Items from a data source:
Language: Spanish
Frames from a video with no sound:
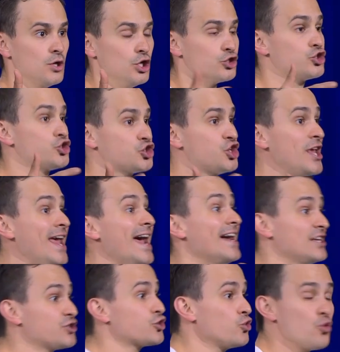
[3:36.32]
Si
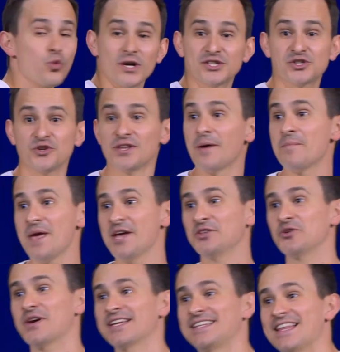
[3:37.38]
es un
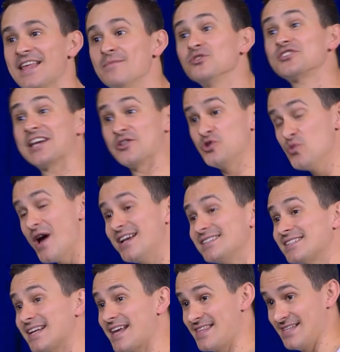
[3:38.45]
cuestionamiento que tenemos a
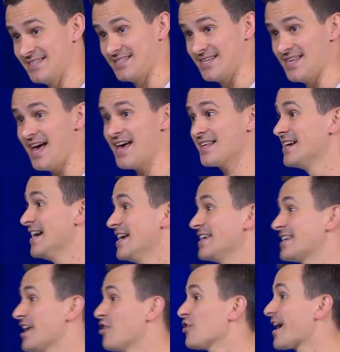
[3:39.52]
nuestra identidad y
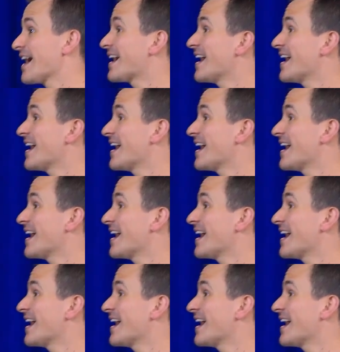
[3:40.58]
quiero que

§ Try it
Each record above must be retyped exactly. Omit the pictures.

§ Solution to this exercise
Language: Spanish
Frames from a video with no sound:
[3:36.32]
Si
[3:37.38]
es un
[3:38.45]
cuestionamiento que tenemos a
[3:39.52]
nuestra identidad y
[3:40.58]
quiero que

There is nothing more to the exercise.